The Super Bowl commercials were clearly a signal that marked the top of dotcom mania, which crashed a few months later in March.
Fast forward to the 2022 Super Bowl which pointed towards the powerful pull of speculation that has enraptured so many over the past few years as betting platforms and cryptocurrency exchanges flooded the air with eye-catching spots.These ads weren’t cheap. NBCd Universal reportedly charged $7m for 30-second spots, the highest price ever.
This Super Bowl felt like a coming-out party for the exchanges. Four of them bought ads: EToro, Crypto.com, CoinBase and FTX. Some people nicknamed the contest “the Crypto Bowl”.

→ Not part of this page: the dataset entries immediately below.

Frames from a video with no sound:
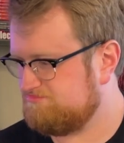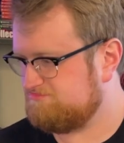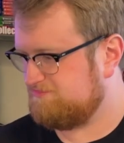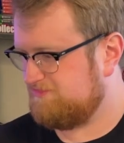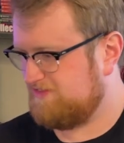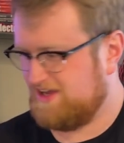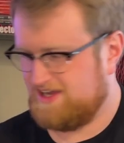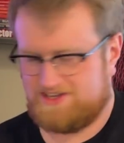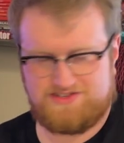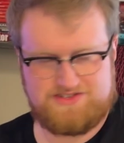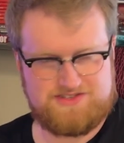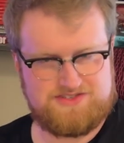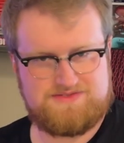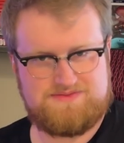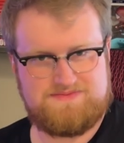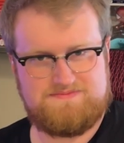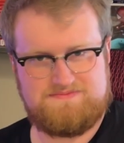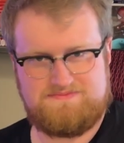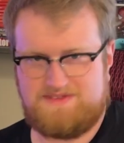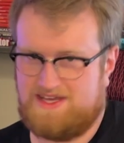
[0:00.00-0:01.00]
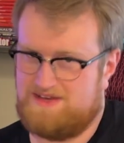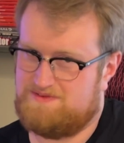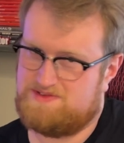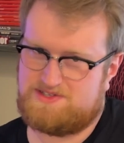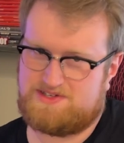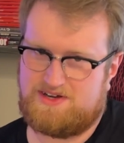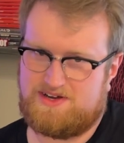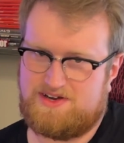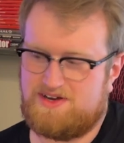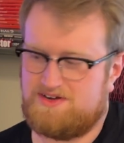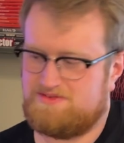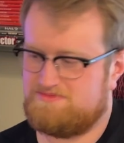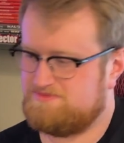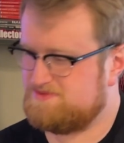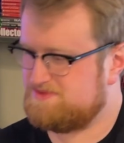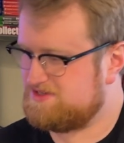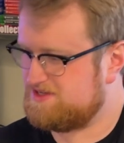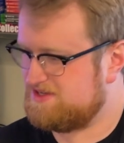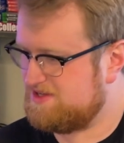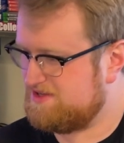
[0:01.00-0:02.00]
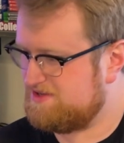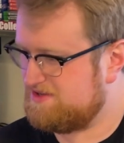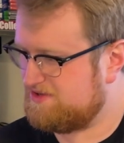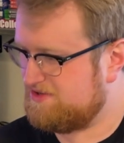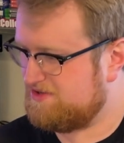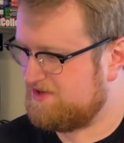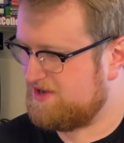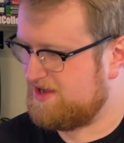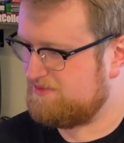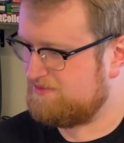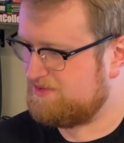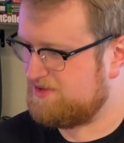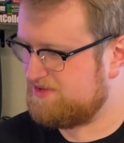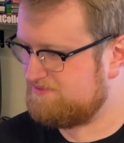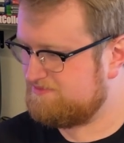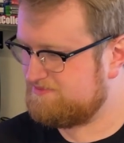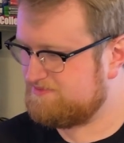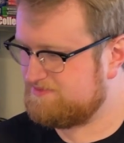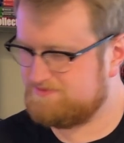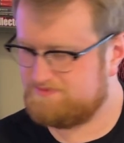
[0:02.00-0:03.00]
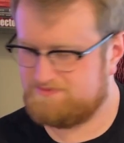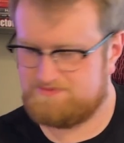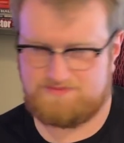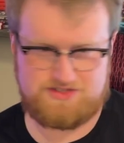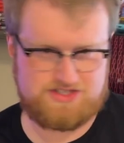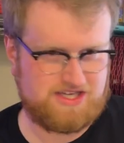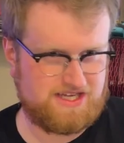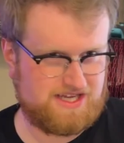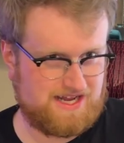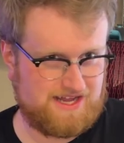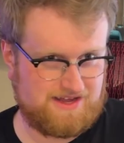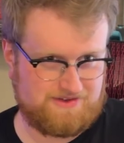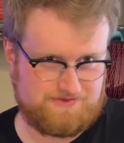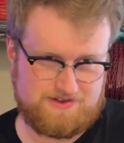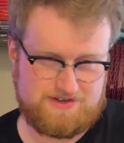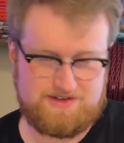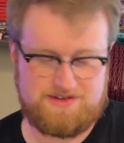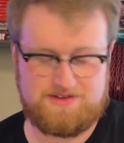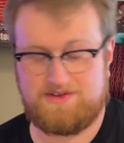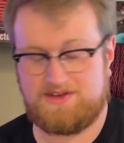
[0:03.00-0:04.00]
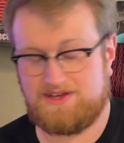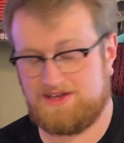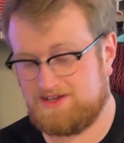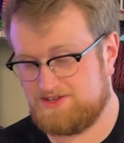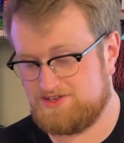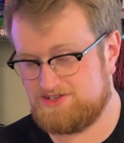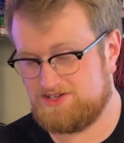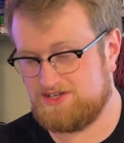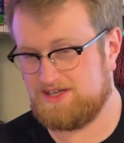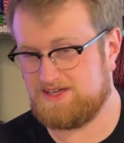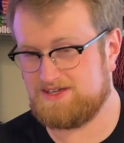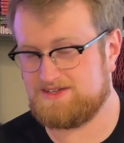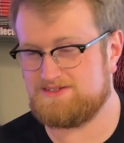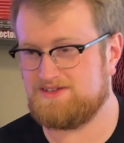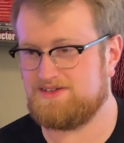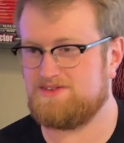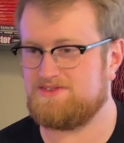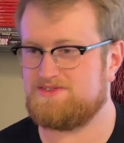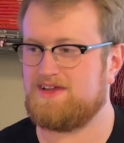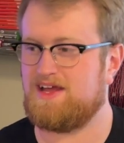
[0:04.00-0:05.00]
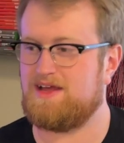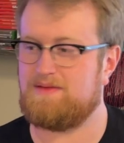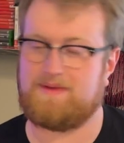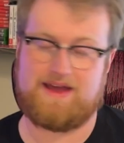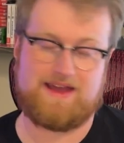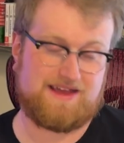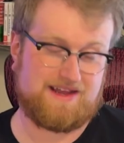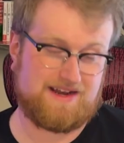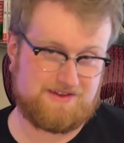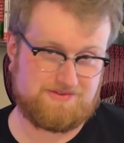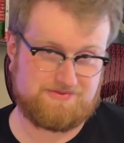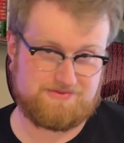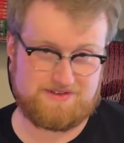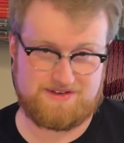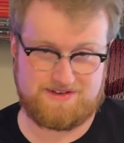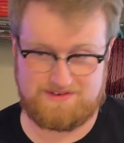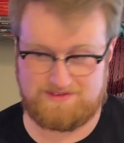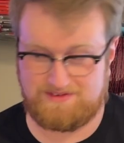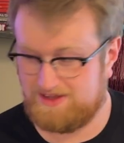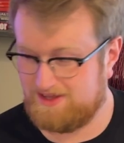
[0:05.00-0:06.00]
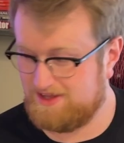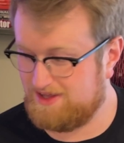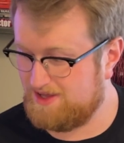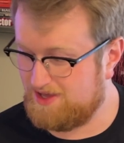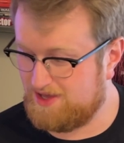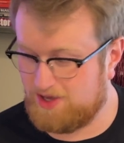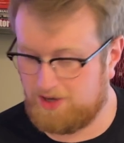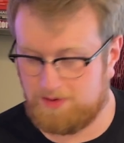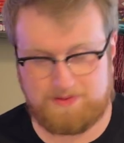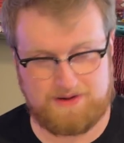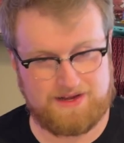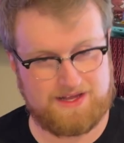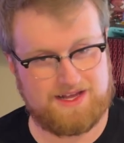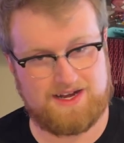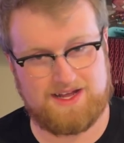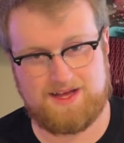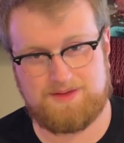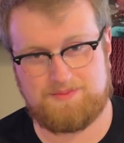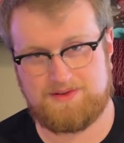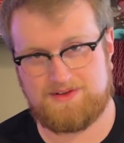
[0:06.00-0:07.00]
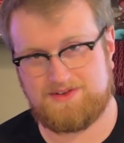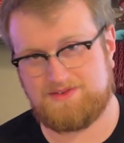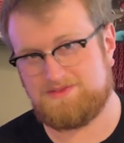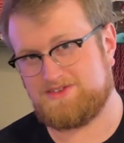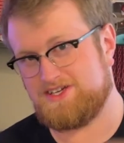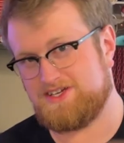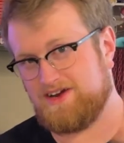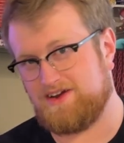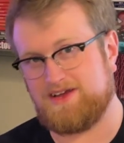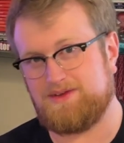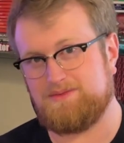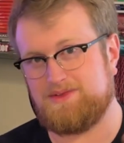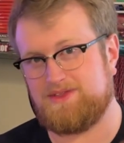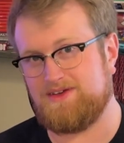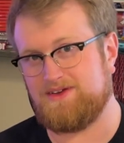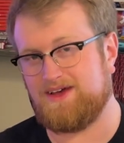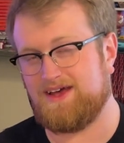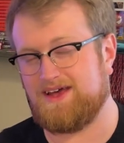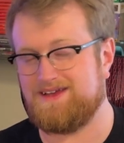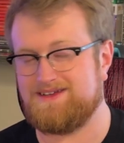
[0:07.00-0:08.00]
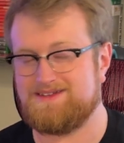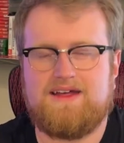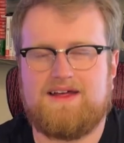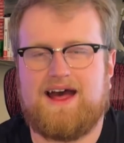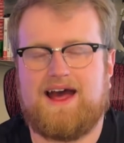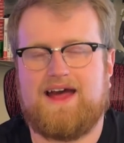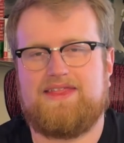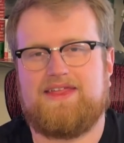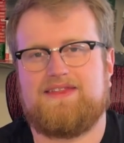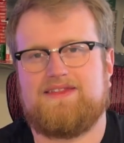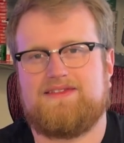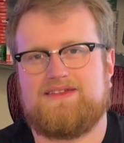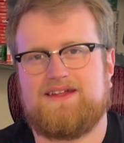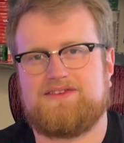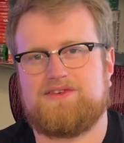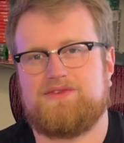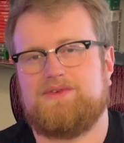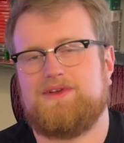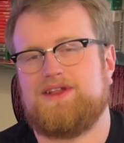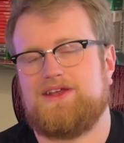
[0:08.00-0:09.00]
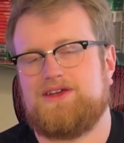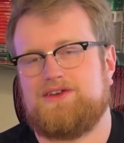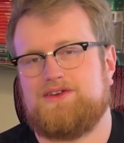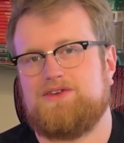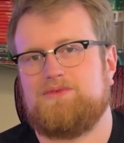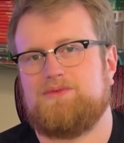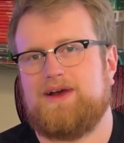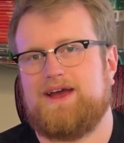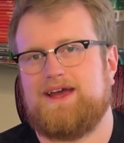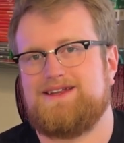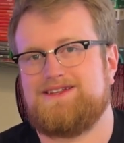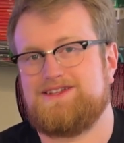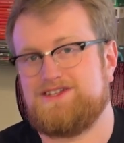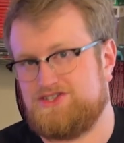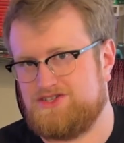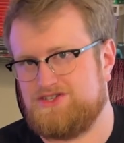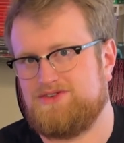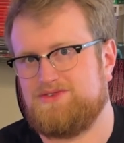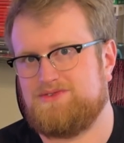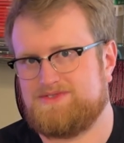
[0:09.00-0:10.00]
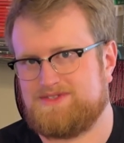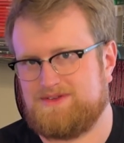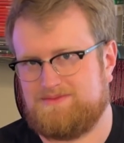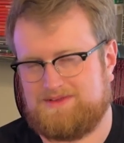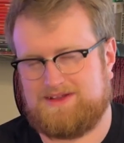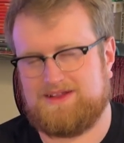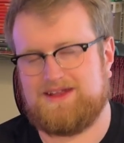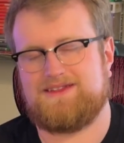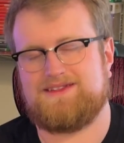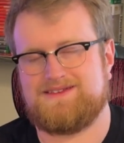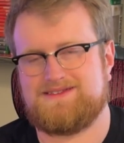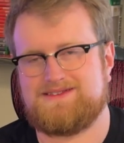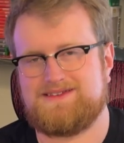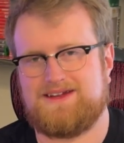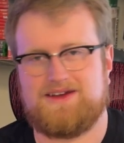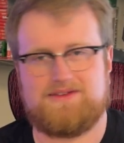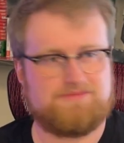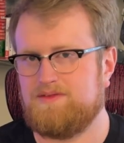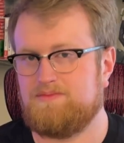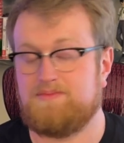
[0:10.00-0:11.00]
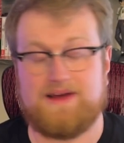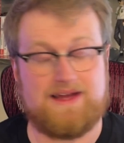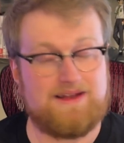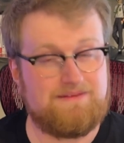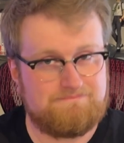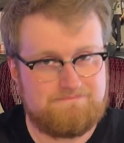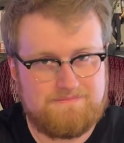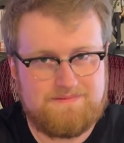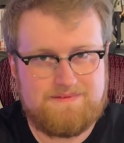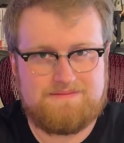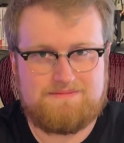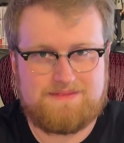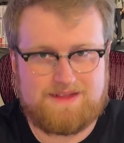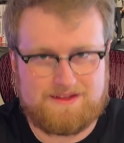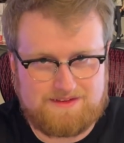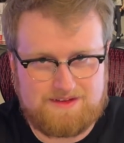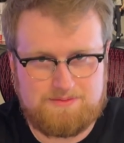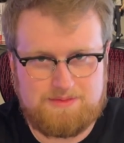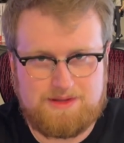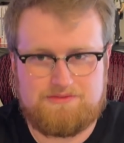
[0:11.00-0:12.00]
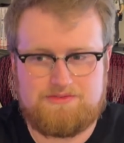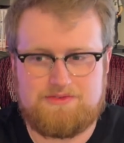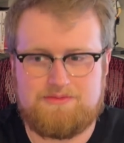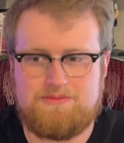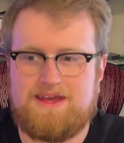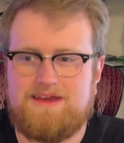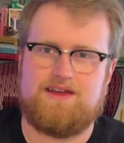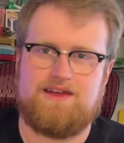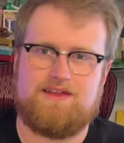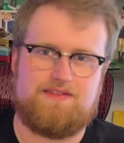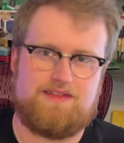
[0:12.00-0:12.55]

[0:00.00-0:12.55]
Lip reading: If I can just give it to her to create one, she can have fun doing it because she likes to go shop. I can have fun opening it up and sharing it with you guys. I think that that's a really good way to do something like this, you know? But that's gonna be it for me.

In 2000 the dot.coms needed more eyeballs and the ads were generated to lure in more “greater fools” to keep buying their worthless stocks to remain viable.
Ditto for crypto.
We don’t know how this all ends but know the history, folks: The winner of the 2000 Super Bowl? The Rams, ….
The number of crypto-currencies has increased 10-fold in the space of five years. In other words, there are 10 times as many assets to speculate on, and some are predicting that they have found the “next bitcoin.” Naturally, the money supply is diffusing into all these new alternatives to bitcoin and ether. Although many of them are actually scams-fraud-scams that lead to the ruin of early traders-investors. Yes, because it is undeniable. Most of the players in the market have an appetite for risk.
But it’s a safe bet that even those who invest in this market, at least a large portion of them, are buying crypto-currencies without mastering the underlying technology, speculation still dominates this market.
Once the underlying technology is better understood, which will come through concrete and more tangible use cases, only true blockchain solutions will remain and dominate. For now, Bitcoin and Ethereum retain their leadership status. But maybe we don’t know the best crypto-blockchain solutions yet. These will probably emerge in the coming months/years.